*** Opening of Extracted records ***

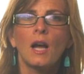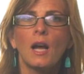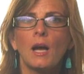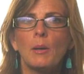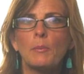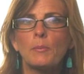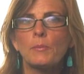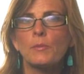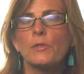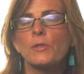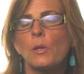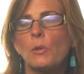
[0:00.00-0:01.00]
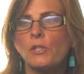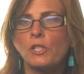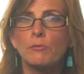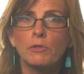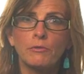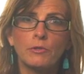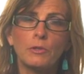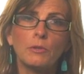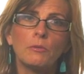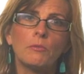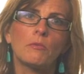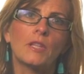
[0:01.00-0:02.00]
Um, so to
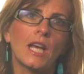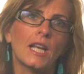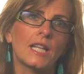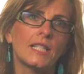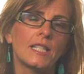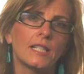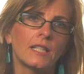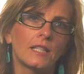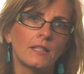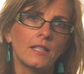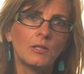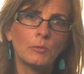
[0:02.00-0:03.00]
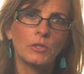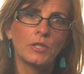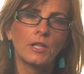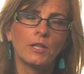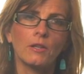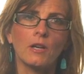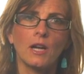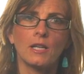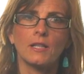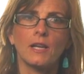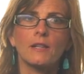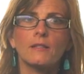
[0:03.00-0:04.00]
review that idea in this particular
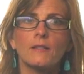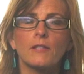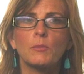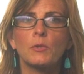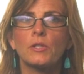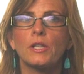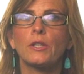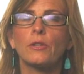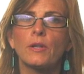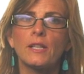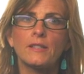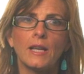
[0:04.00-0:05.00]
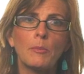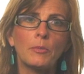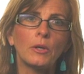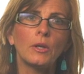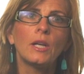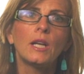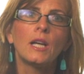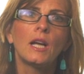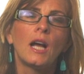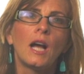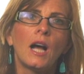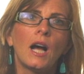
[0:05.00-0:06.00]
context, in this particular example,
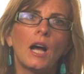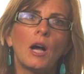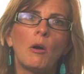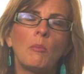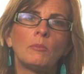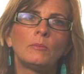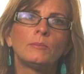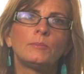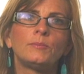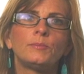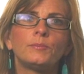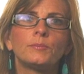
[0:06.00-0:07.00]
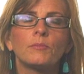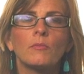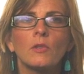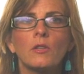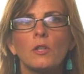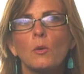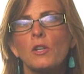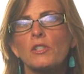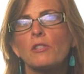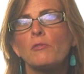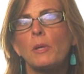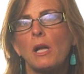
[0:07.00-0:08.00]
um, the
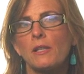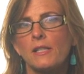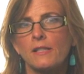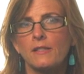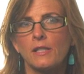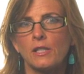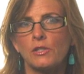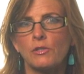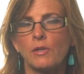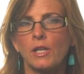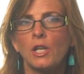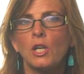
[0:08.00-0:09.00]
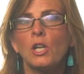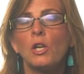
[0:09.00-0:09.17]
question of politics and history.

*** Close of Extracted records ***

Task details - Make an exact copy of the listing. Do not carry over its pictures.

Answer to this exercise -
[0:00.00-0:01.00]
[0:01.00-0:02.00]
Um, so to
[0:02.00-0:03.00]
[0:03.00-0:04.00]
review that idea in this particular
[0:04.00-0:05.00]
[0:05.00-0:06.00]
context, in this particular example,
[0:06.00-0:07.00]
[0:07.00-0:08.00]
um, the
[0:08.00-0:09.00]
[0:09.00-0:09.17]
question of politics and history.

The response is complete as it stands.